3.8Paragraph 2.4(c)(iii) of new Schedule 4 refers to “the certificate of verification…signed by the EU notified body responsible for the UK verification”. The Committee was surprised that there might be circumstances when a body appointed by an EU member State would be “responsible for” UK verification procedures and asked the Department to clarify the circumstances in which this might arise. In its memorandum, the Department acknowledges that this is an error and undertakes to correct it. The Committee accordingly reports paragraph 2.4(c)(iii) of new Schedule 4 for defective drafting, acknowledged by the Department.

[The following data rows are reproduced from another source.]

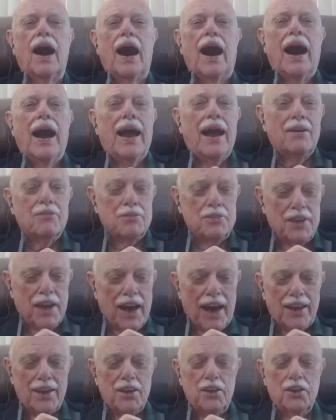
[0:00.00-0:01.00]
I have
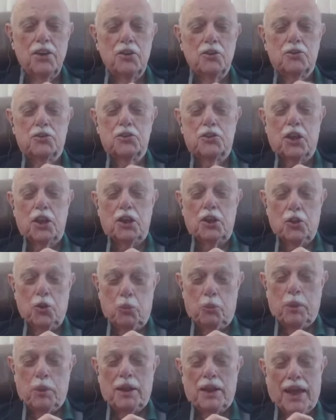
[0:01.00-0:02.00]
not used the
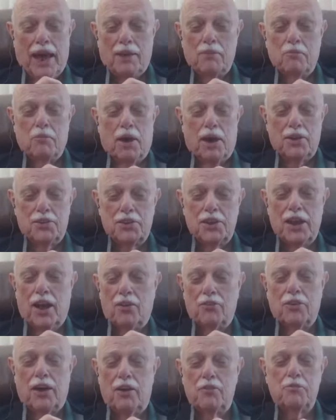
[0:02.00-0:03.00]
loop a lot
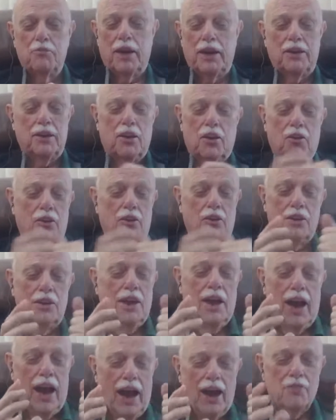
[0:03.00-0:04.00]
myself. made
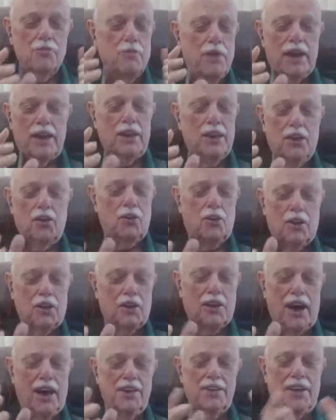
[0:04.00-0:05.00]

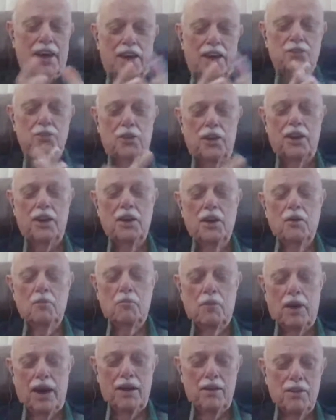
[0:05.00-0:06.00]
local contacts with it.
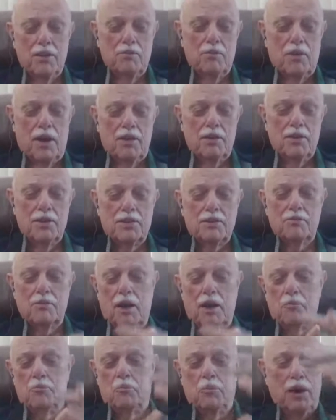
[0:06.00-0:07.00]

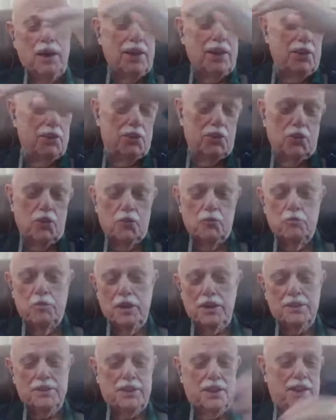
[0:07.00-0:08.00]
My buddies who have
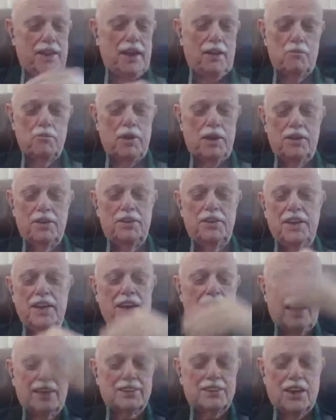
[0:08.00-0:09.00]
built it have been
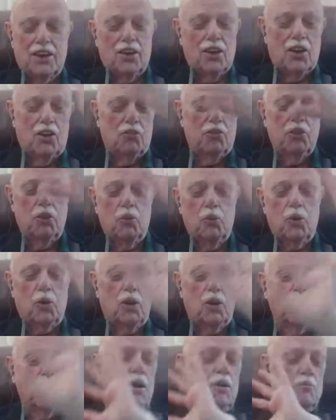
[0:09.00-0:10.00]
DXing all over the
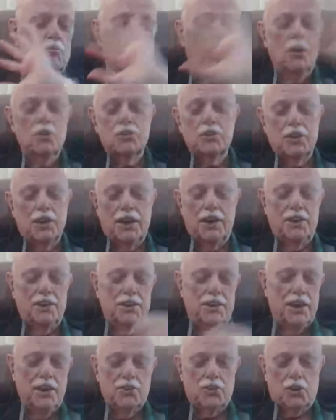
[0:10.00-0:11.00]
world, mostly
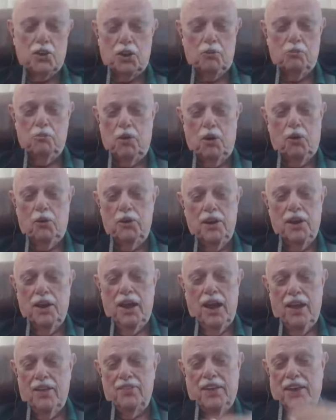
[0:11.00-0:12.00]
in digital mode,
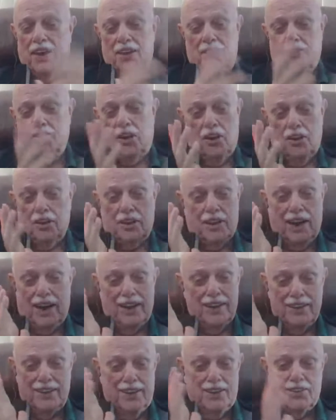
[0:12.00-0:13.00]
and then it's all
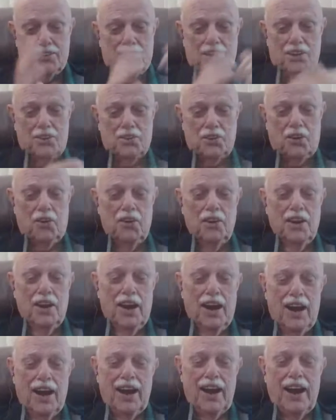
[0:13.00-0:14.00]
continents. So
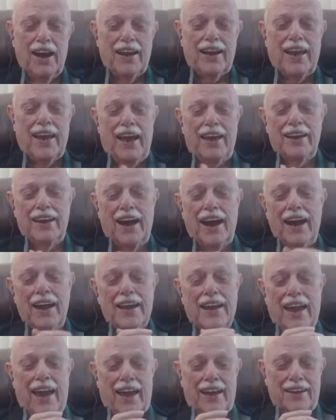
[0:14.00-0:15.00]
I can't
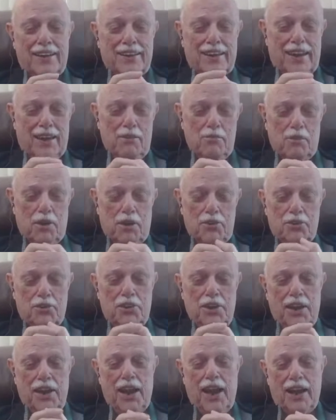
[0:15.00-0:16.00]
claim much
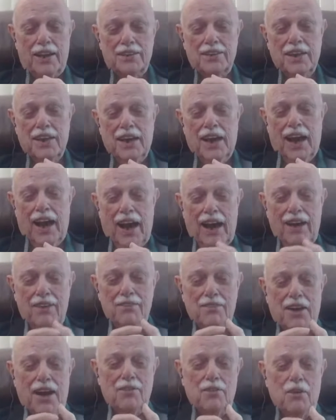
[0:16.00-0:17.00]
DX.
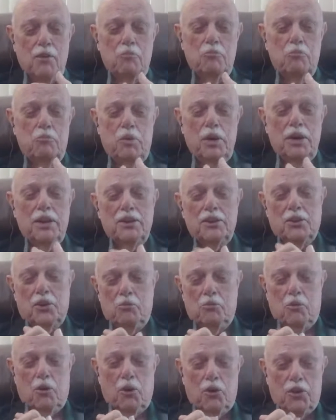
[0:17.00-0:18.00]
I'm a
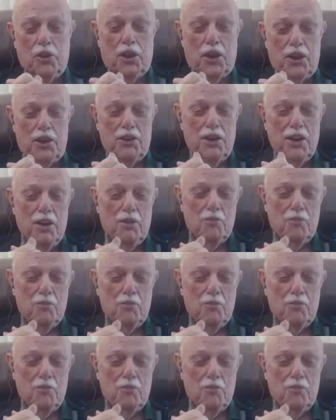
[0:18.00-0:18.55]
builder more than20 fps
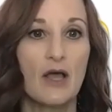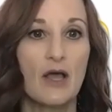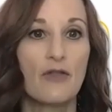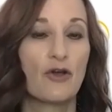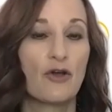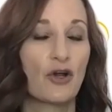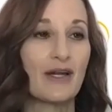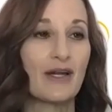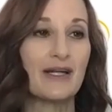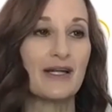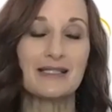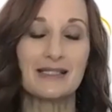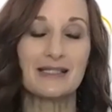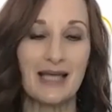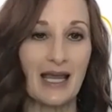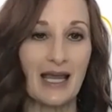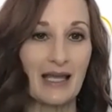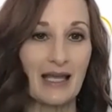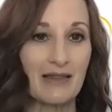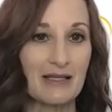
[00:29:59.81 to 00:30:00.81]
They're going to
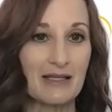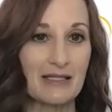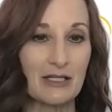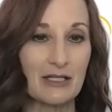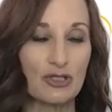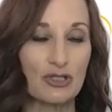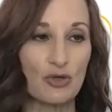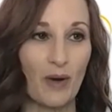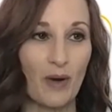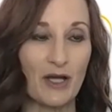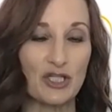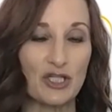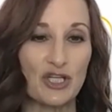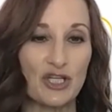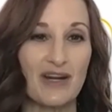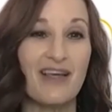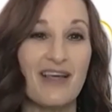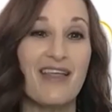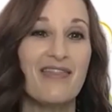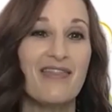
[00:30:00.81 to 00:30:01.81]
stay in the
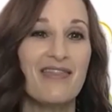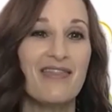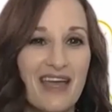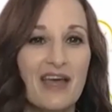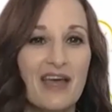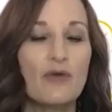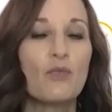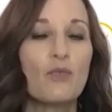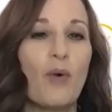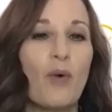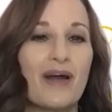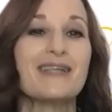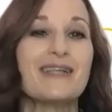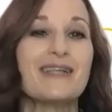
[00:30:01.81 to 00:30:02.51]
situation. And then what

3.9The Committee also asked the Department to explain the reason for the large number of apparent drafting errors contained in this instrument. In its memorandum, the Department apologises for these errors and undertakes to correct them as soon as reasonably practicable. The Committee accordingly reports the Regulations for defective drafting due to the prevalence of minor drafting errors, acknowledged by the Department.
3.10As to the Department’s intention to consider whether the error in paragraph 2.4(c)(iii) of Schedule 4 and any of the minor drafting errors mentioned above may be suitable for amendment by correction slip, the Committee’s view is that the former is not and the latter should be decided having regard to the Committee’s First Special Report of Session 2017–19.
3.11The Department’s memorandum also helpfully clarifies that where an interoperability constituent in relation to which an EU declaration of conformity has been made no longer meets the essential requirements relevant to its type (as required by new regulation 23(1)(a) (inserted by regulation 27)), it will no longer be possible to rely on the EU declaration.